TEMPO.CO, Jakarta – Permintaan barang konsumsi diprediksi meningkat menjelang perayaan Natal dan Tahun Baru. Wakil Ketua Umum Kamar Dagang dan Industri (Kadin) Indonesia Bidang Perdagangan Benny Soetrisno menuturkan kenaikan impor barang konsumsi yang dipastikan naik adalah produk makanan dan minuman olahan. Ia memperkirakan kenaikan impor tersebut sebesar 8-12 persen dari waktu regular (waktu biasanya).
“Prediksi itu belum meliputi impor melalui online dan tidak bisa dihitung riilnya karena ada yang melalui jasa barang titipan di bawah US$ 75, barang tentengan, serta via pusat logistik berikat,” tutur Benny kepada Tempo, Rabu 13 November 2019.
Hal senada, Wakil Ketua Umum Gabungan Pengusaha Makanan dan Minuman Indonesia (Gapmmi) Rahmat Hidayat akan kenaikan produk makanan dan minuman olahan pada akhir tahun. Menurut Rahmat, produk olahan yang permintaannya diperkirakan naik adalah air minum dalam kemasan (AMDK), makanan ringan, roti, biskuit, sirup, cokelat, keju, dan susu. Kenaikan permintaan dalam negeri ini, ujar Rahmat, juga diikuti oleh kenaikan impor produk makanan dan minuman olahan.
Secara keseluruhan, Rahmat memprediksikan kenaikan permintaan produk makanan dan minuman olahan sektar 10-15 persen jika dibandingkan secara bulanan. Angka ini juga diikuti kenaikan produk impor. Meski begitu, Rahmat memastikan kenaikan impor produk barang konsumsi ini tidak akan membebani produk dalam negeri. Pasalnya, ujar Rahmat, produk dalam negeri masih mencukupi dan tak kalah saing dengan produk impor.
“Yang penting, produk tersebut didatangkan secara legal. Masalahnya, sering terjadi di daerah perbatasan barang impor ilegal masuk ke Indonesia. Produk yang diimpor biasanya datang dari negara tetangga,” ujar Rahmat.
Rahmat menuturkan kenaikan permintaan impor ini untuk melengkapi preferensi konsumen dalam memenuhi kebutuhan Natal dan Tahun Baru. Selain itu, ujar Rahmat, tak sedikit warga asing yang tinggal atau datang ke Indonesia pada periode tersebut. Biasanya, kebutuhan ini dipenuhi melalui pasar swalayan. “Biasanya mereka impor produk dalam negeri variasinya tidak terlalu banyak seperti keju, susu, atau cokelat,” ujar Rahmat.

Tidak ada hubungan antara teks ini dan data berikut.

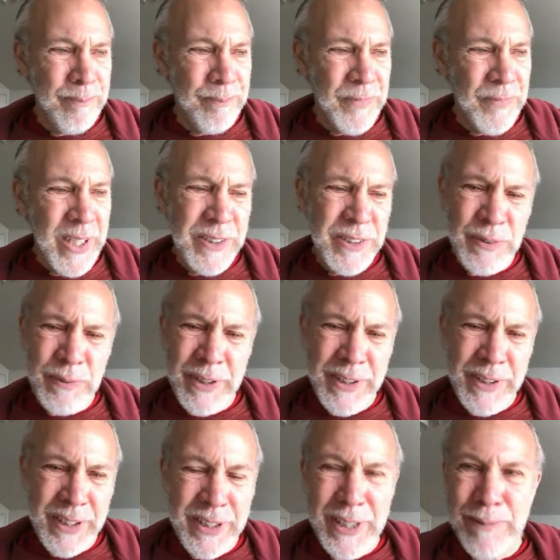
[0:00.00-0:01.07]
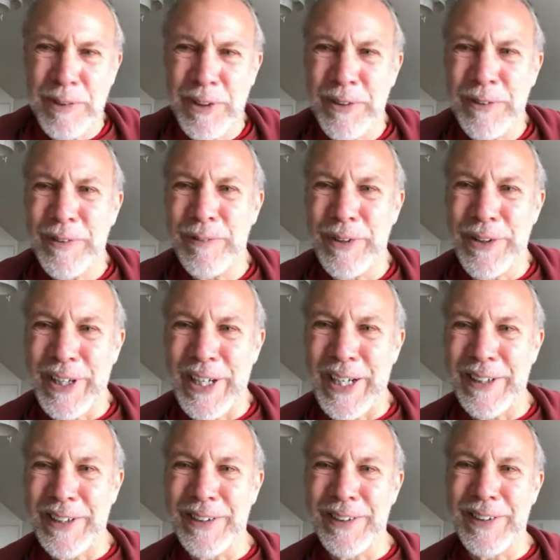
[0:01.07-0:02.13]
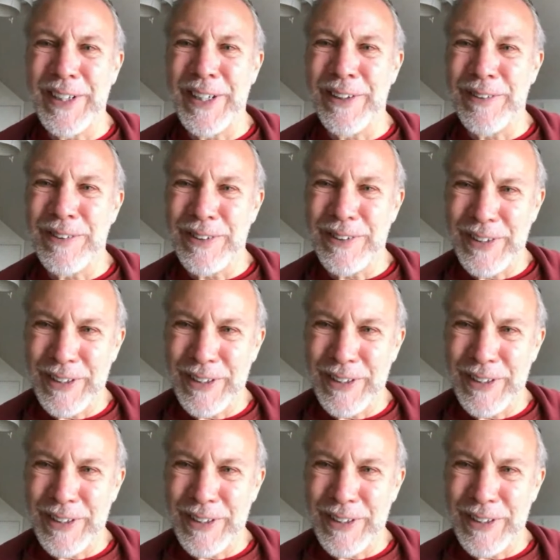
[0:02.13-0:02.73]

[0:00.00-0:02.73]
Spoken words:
I just wanted to keep going with that, and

Kenaikan impor ini, ujar Rahmat, tidak perlu diwaspadai bisa membebani neraca dagang. Pasalnya, Rahmat menuturkan kenaikan permintaan ini terjadi karena faktor musiman. Selain impor, ia mengatakan tidak sedikit produk makanan dan minuman olahan Indonesia yang diekspor pada akhir tahun meski belum bisa mengimbangi impor bahan baku.

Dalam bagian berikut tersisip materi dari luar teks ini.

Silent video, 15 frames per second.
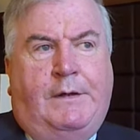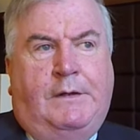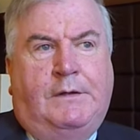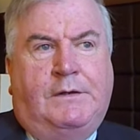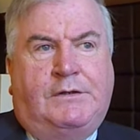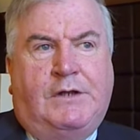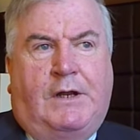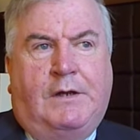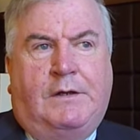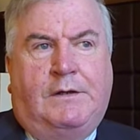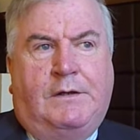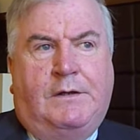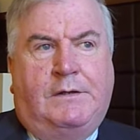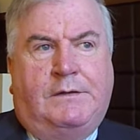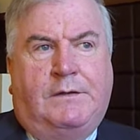The Seanad
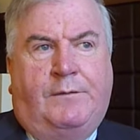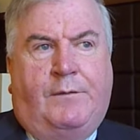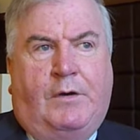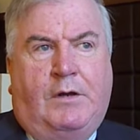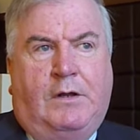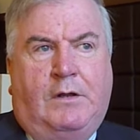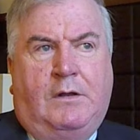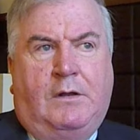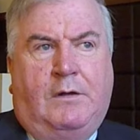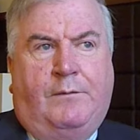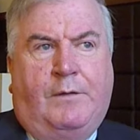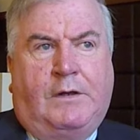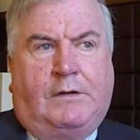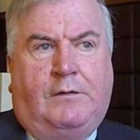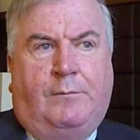is a very
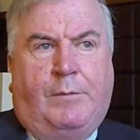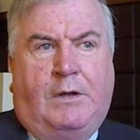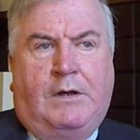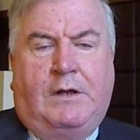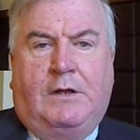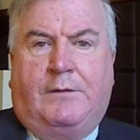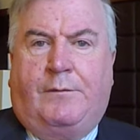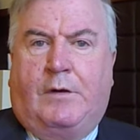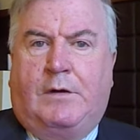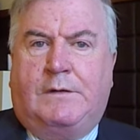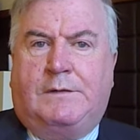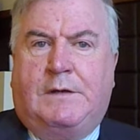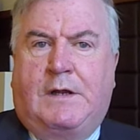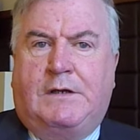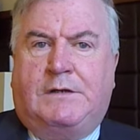effective body as far
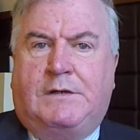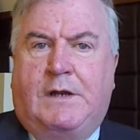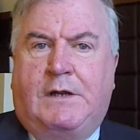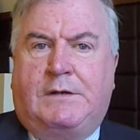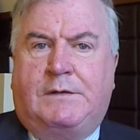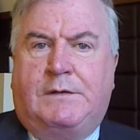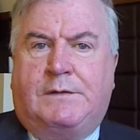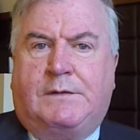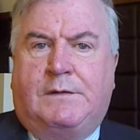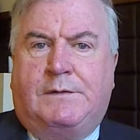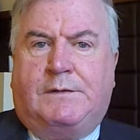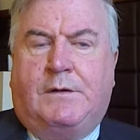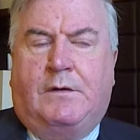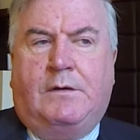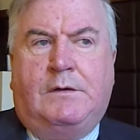as legislation is
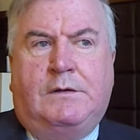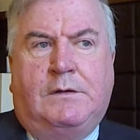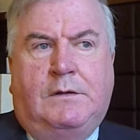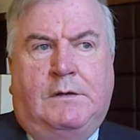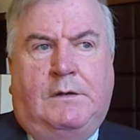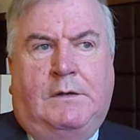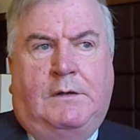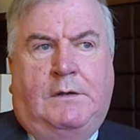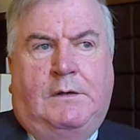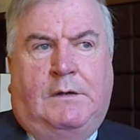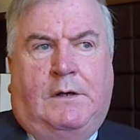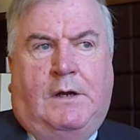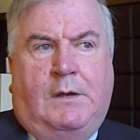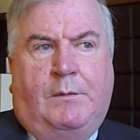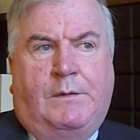concerned.
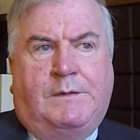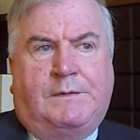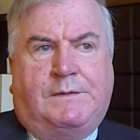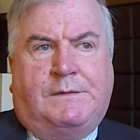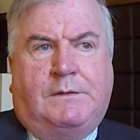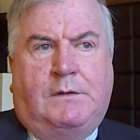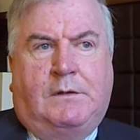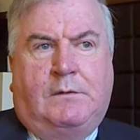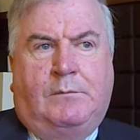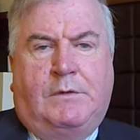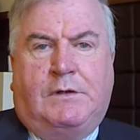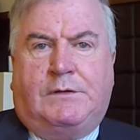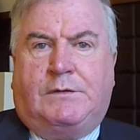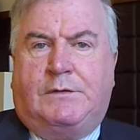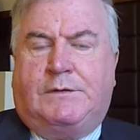I was uh,
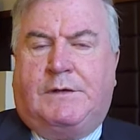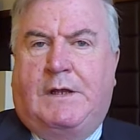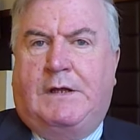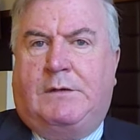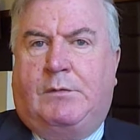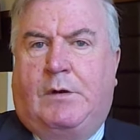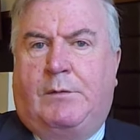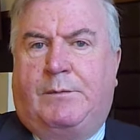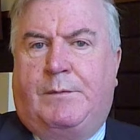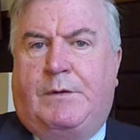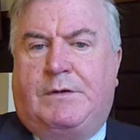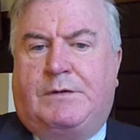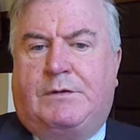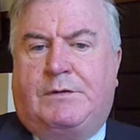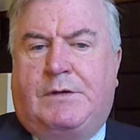Minister of State when I was
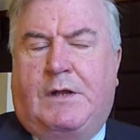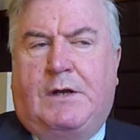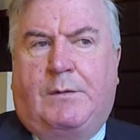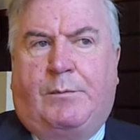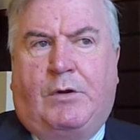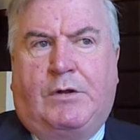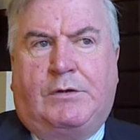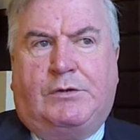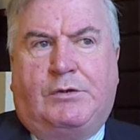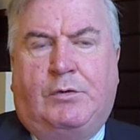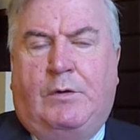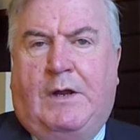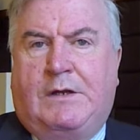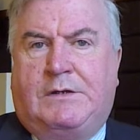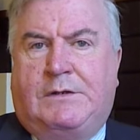Minister of State. I brought through
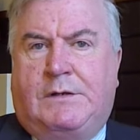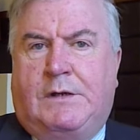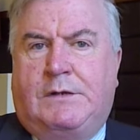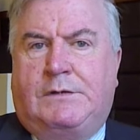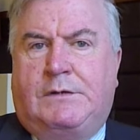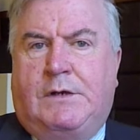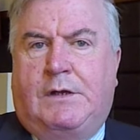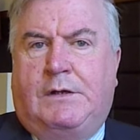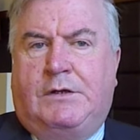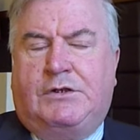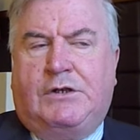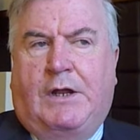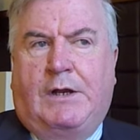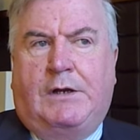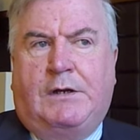legislation in
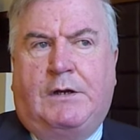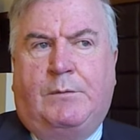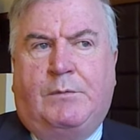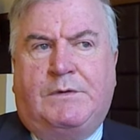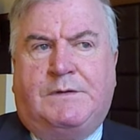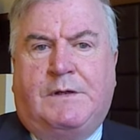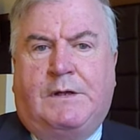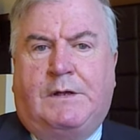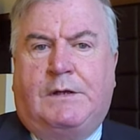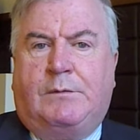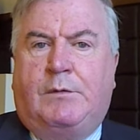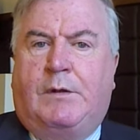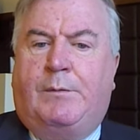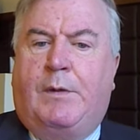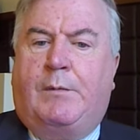Seanad. I must say that
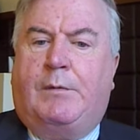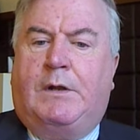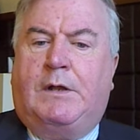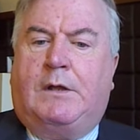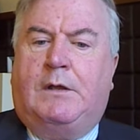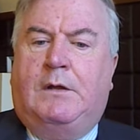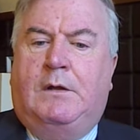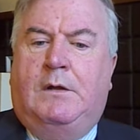we had people like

Untuk mendorong permintaan konsumsi dalam negeri, Rahmat berharap pemerintah lebih selektif dan hati-hati mengatur lalu lintas distribusi. "Jangan sampai ada pelarangan untuk angkutan barang karena bisa menghambat distribusi kepada konsumen," ujar Rahmat.

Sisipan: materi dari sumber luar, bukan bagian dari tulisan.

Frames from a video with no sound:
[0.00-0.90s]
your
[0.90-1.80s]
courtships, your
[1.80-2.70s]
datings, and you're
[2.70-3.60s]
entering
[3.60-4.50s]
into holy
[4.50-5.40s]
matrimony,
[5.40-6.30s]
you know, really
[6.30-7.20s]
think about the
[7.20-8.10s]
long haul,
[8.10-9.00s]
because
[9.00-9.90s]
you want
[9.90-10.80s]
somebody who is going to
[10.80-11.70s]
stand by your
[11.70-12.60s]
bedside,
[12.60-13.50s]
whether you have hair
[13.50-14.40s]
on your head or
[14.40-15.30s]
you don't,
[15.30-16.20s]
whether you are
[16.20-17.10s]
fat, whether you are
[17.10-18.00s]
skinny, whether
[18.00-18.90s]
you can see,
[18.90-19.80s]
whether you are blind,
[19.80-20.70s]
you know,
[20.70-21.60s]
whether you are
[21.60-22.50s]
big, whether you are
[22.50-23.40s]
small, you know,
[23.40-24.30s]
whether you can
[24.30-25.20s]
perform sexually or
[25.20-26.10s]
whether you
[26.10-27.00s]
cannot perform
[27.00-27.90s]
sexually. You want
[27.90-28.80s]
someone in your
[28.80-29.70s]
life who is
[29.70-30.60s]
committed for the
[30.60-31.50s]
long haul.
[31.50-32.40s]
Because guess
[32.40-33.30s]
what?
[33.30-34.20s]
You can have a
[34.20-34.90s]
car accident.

Menteri Perdagangan Agus Suparmanto menuturkan meski impor barang konsumsi diprediksikan naik, pemerintah berkomitmen untuk menekan defisit neraca perdagangan. Bahkan, hingga akhir tahun ini Agus yakin neraca perdagangan akan bergerak positif hingga tahun depan. Peningkatan ini, ujar dia, dibarengi dengan mendongkrak impor untuk mengimbangi nilai impor.
"Impor ini akan kami imbangi dengan ekspor, jadi supaya tidak ada defisit neraca dagang Produk-produk dalam negeri kita akan dikembangkan seperti kemarin kami ada kerja sama dengan mitra ritel," tutur Agus.
Deputi Bidang Koordinasi Ekonomi Makro dan Keuangan Kementerian Koordinator Perekonomian Iskandar Simorangkir menuturkan nilai triwulan ketiga justru mengalami kontraksi. Secara kumulatif, impor barang konsumsi hingga triwulan ketiga tahun ini turun -8,8 persen. "Kalau bulanan kan pengaruh musiman maka membandingkannya secara tahunan," ujar Iskandar.